Page MenuHomePhabricator

Build article quality model for svwiki
Closed, ResolvedPublic

Description

How do Wikipedians label articles by their quality level?
Most articles are not labeled at all and correspond to English Start and C. Above they are labeled with a template for that level.

What levels are there and what processes do they follow when labeling articles for quality?
Utmärkt artikel (like FA) with template https://sv.wikipedia.org/wiki/Mall:Utm%C3%A4rkt
Bra artikel (like GA) with template https://sv.wikipedia.org/wiki/Mall:Bra
Rekommenderad artikel (like B) with template https://sv.wikipedia.org/wiki/Mall:Rekommenderad
Stub with a template in category https://sv.wikipedia.org/wiki/Kategori:Alla_stubbmallar (which puts the article in the category https://sv.wikipedia.org/wiki/Kategori:Alla_stubbar )

There is a list of criterias for the three in the top here: https://sv.wikipedia.org/wiki/Wikipedia:Kriterier_f%C3%B6r_utvalda_artiklar
Anyone can label/unlabel articles as stubs or Rekommenderad (except yourself if you are the main editor) following these criterias.
For the top two there is a peer review process.

Worth to note is that most of the stubs are bot created (and of pretty decent quality) and will be placed in sub category to https://sv.wikipedia.org/wiki/Kategori:Robotskapade_artiklar

How do InfoBoxes work? Are they used like on English Wikipedia?
Infoboxes are very similar to English Wikipedia, and we are getting more and more that use Wikidata supported templates with no need for parameters.

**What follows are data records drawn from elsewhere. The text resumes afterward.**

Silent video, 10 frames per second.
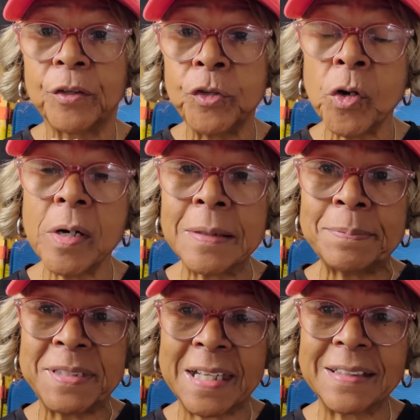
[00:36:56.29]
your
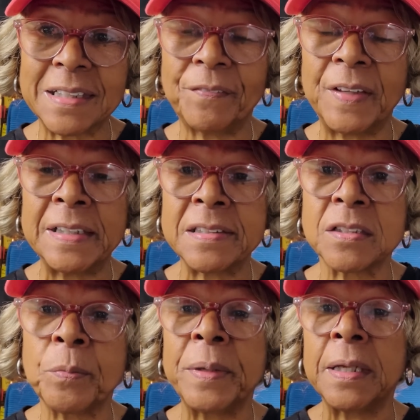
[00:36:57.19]
objective is
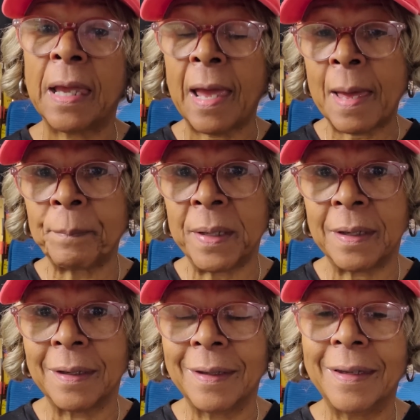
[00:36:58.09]
to be
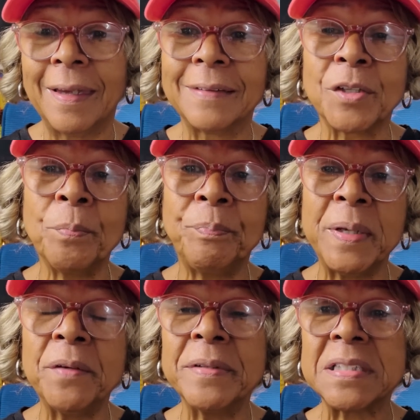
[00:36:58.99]
happy, to
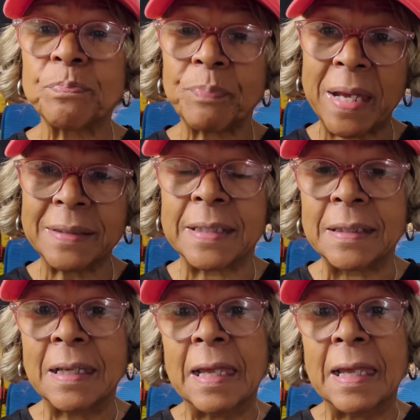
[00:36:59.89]
be respected,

Are there "citation needed" templates? How do they work?
Yes, the main one is https://sv.wikipedia.org/wiki/Mall:Kb and is used for each statement.
There are some more templates in this category: https://sv.wikipedia.org/wiki/Kategori:%C3%85tg%C3%A4rdsmallar_r%C3%B6rande_k%C3%A4llor_och_upphovsr%C3%A4tt covering corner cases (like this paragraph needs a source) or more general (like there are to few sources in this article as a whole).

All of these templates put the article in the category: https://sv.wikipedia.org/wiki/Kategori:Alla_artiklar_som_beh%C3%B6ver_k%C3%A4llor

Event Timeline

Restricted Application added a subscriber: Aklapper. · View Herald Transcript

You have e.g. P3217 used in Template SBL. That is Dictionary of Swedish National Biography link ==> a source with hight trust that articles should use as a source.

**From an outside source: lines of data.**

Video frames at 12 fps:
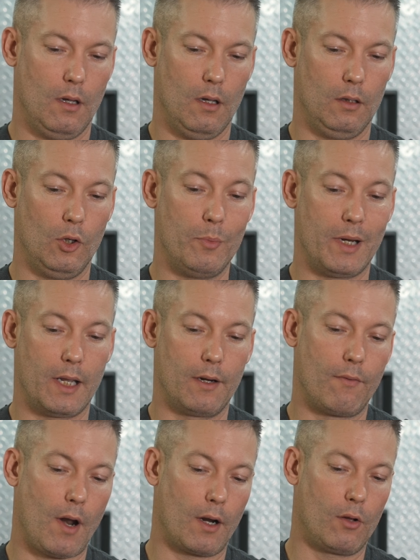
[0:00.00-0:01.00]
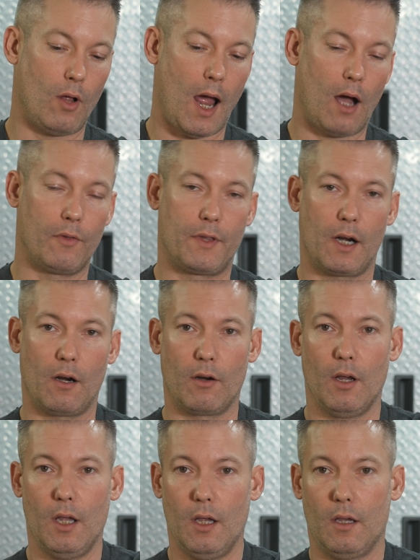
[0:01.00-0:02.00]
illuminated reticle out
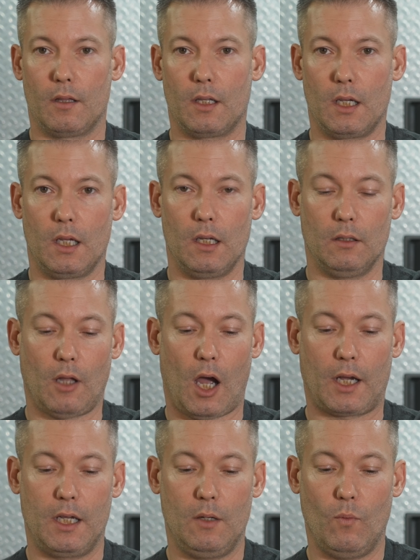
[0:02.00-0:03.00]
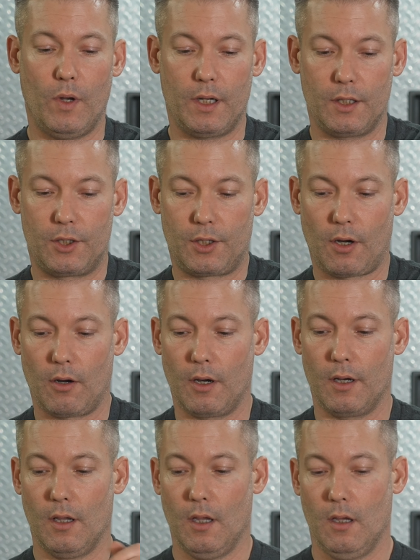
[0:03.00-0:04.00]
there. The locking windage
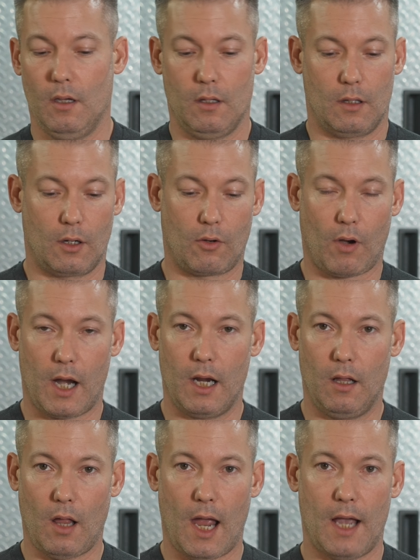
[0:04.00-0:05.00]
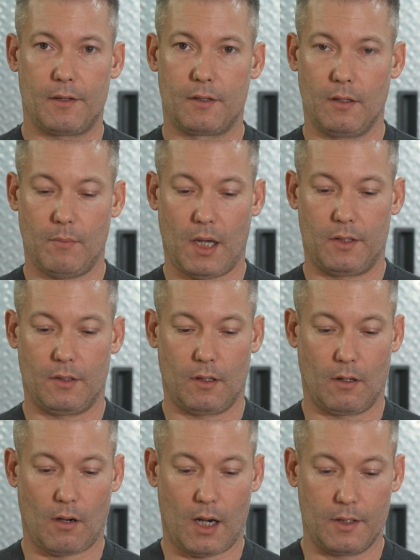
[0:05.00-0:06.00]
turret, the great glass makes it
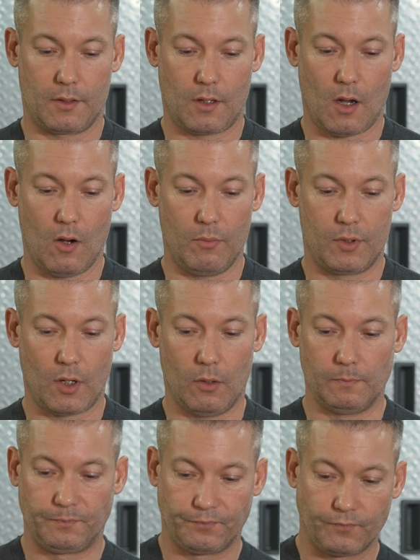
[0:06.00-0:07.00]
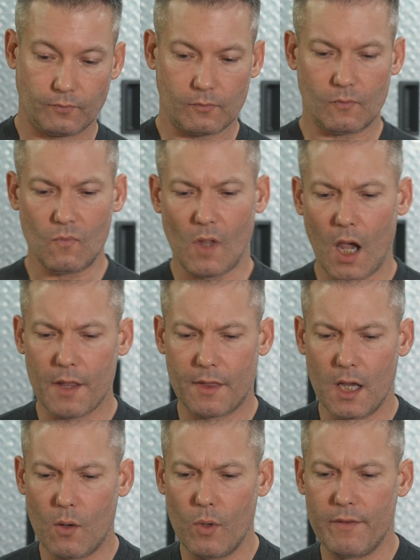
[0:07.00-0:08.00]
a great scope. So I
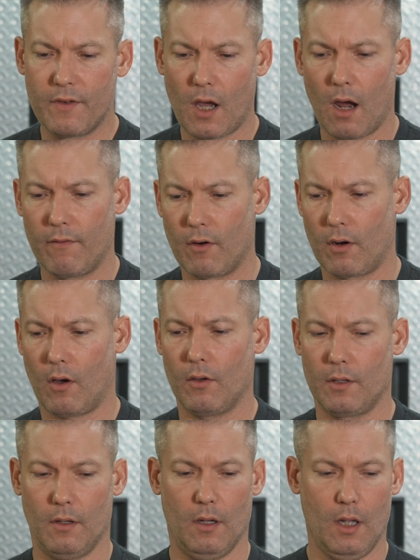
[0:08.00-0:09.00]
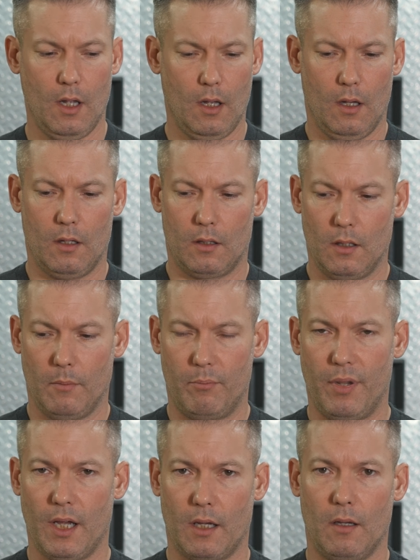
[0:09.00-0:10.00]
think we've covered all the, the
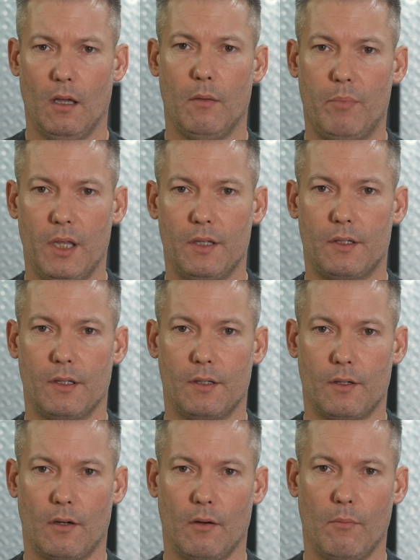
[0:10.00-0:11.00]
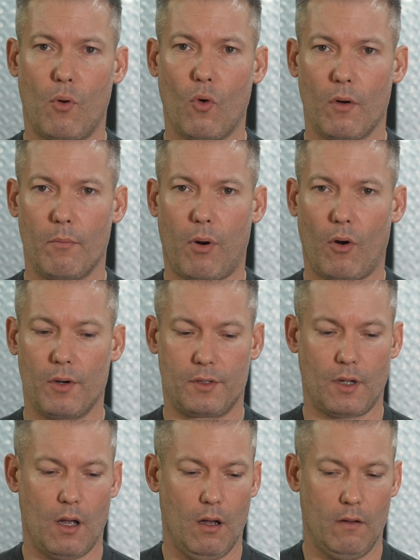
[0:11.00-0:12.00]
big pieces or important
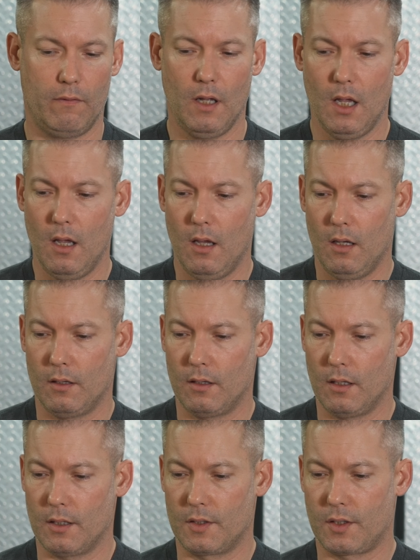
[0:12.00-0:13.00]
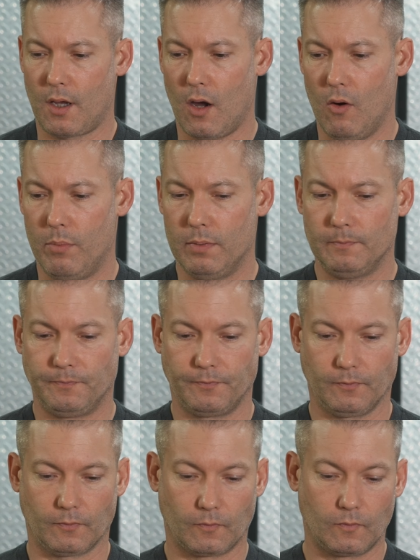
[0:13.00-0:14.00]
parts of the scope.
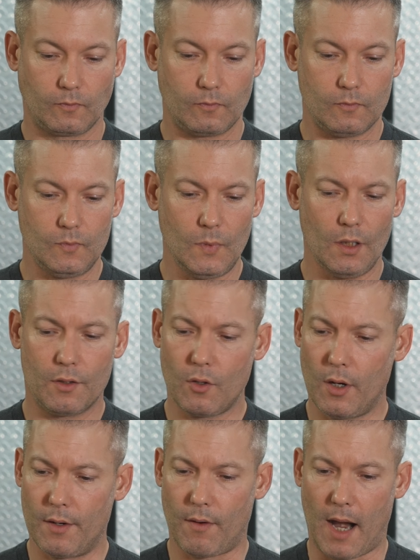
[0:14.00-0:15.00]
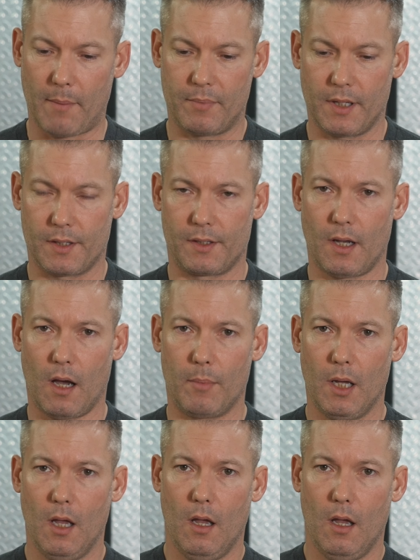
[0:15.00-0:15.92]
Let's go ahead and wrap this up.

I have written about that Wikidata needs to add a quality dimension telling how good the source is or what type a source is i.e. primary source link

To clarify, the most important difference in process is that we have nothing like the English Wikipedia WikiProject templates and thus not their importance/quality ratings. We have a GA/FA process reasonably similar to English Wikipedia, with the addition of the recommended articles (which, as said, can be added by anyone).

What's the next step for this? Is there any more information needed?

As part of WMSE-Development-Support-2019 (Automatic article quality assessment), we intend to make a gadget for showing feedback after an edit, so it would be good to get this going.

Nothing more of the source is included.